Звучат здесь и теософские нотки: именно тут впервые и некстати упоминаются атланты, о которых впоследствии Толстой так аппетитно напишет в "Аэлите" (формалисты высмеяли его зависимость от Блаватской, у которой все же атланты изображены далеко не так сочно). Спираль, по которой поднимается вверх дух чертежника-сновидца, тоже имеет оккультное происхождение.
Эмигранты, опустошенные в парижских кабачках -- Ср. тему жестокости к России ее новых властителей-эмигрантов в очерке "Между небом и землей".
Швейцарский штат Ури... объявит гражданскую войну -- Ставрогин, сатанинский герой "Бесов" Достоевского, был "гражданином кантона Ури".
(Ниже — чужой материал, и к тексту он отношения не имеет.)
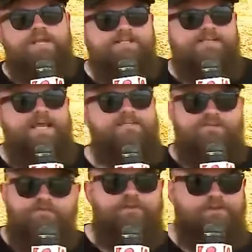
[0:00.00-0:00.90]
Eastgate
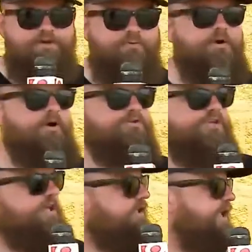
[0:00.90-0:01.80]
Jiffy Lube on
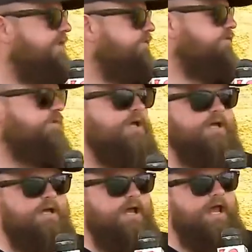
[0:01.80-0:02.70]
Shadeland Avenue, uh -huh.
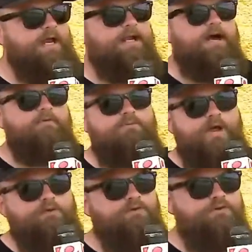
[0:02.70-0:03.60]
hanging out with
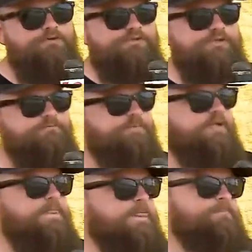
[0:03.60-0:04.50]
Randall Newsom,
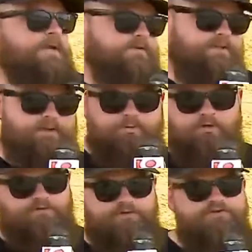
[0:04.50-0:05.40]
yeah. the
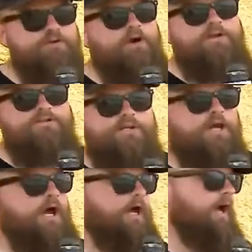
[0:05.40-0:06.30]
prolific street artist.
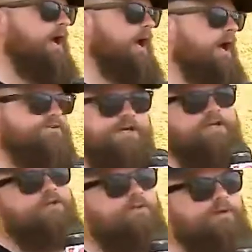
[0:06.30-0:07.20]
Uh, I'll tell
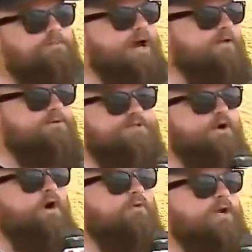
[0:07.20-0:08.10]
you a little bit about him, but
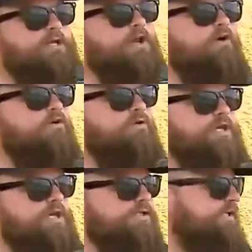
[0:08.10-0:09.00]
you already know who
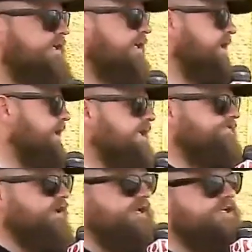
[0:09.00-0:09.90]
he is. Yeah.
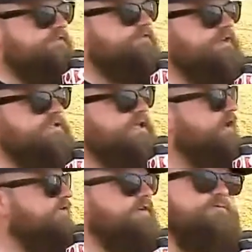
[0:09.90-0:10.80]
He's very gifted and
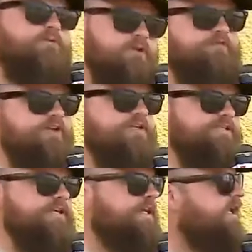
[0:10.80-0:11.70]
talented and prolific in the
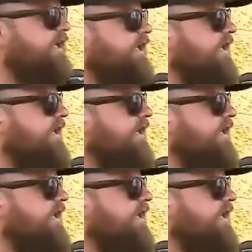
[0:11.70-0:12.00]
city,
Мой приятель... засыпал... -- Этот чертежник-сновидец появляется в лишь частично опубликованной в газете и не переиздававшейся прозе Толстого о Москве (1912-1913). Ее название "Большие неприятности" позже отдано было рассказу на совершенно другую тему.
Они были нужны как атомы в стальном теле машины... -- Машины-демоны, превращающие человечество в свой придаток -- центральная идея эссеистики Волошина времен войны.
Молния, прорезавшая все небо -- Одна из постоянных метафор революции подлинной -- революции духа. Ср. блоковские "молнии искусства".
Мрак, кровь и пыль до самого неба -- Ср. предполагаемое название для романа "Сквозь пыль и дым". См. в письме 1919 г. к А. Ященко20.
Примечания
17 Одесский листок. 1918. 22 (19) нояб. No 251.
18Иванов Вяч. Родное и вселенское. Статьи (1914-1916). М., 1917. Цит. по: Иванов Вяч. Родное и вселенское. М., 1994. С. 98.
19Толстой Л.Н. Хождение по мукам. Берлин, 1922. С. 5. См. начало главы 11 наст. работы.
20Толстой Л.Н. Переписка: В 2 т. М., 1989. Т. 1. С. 282.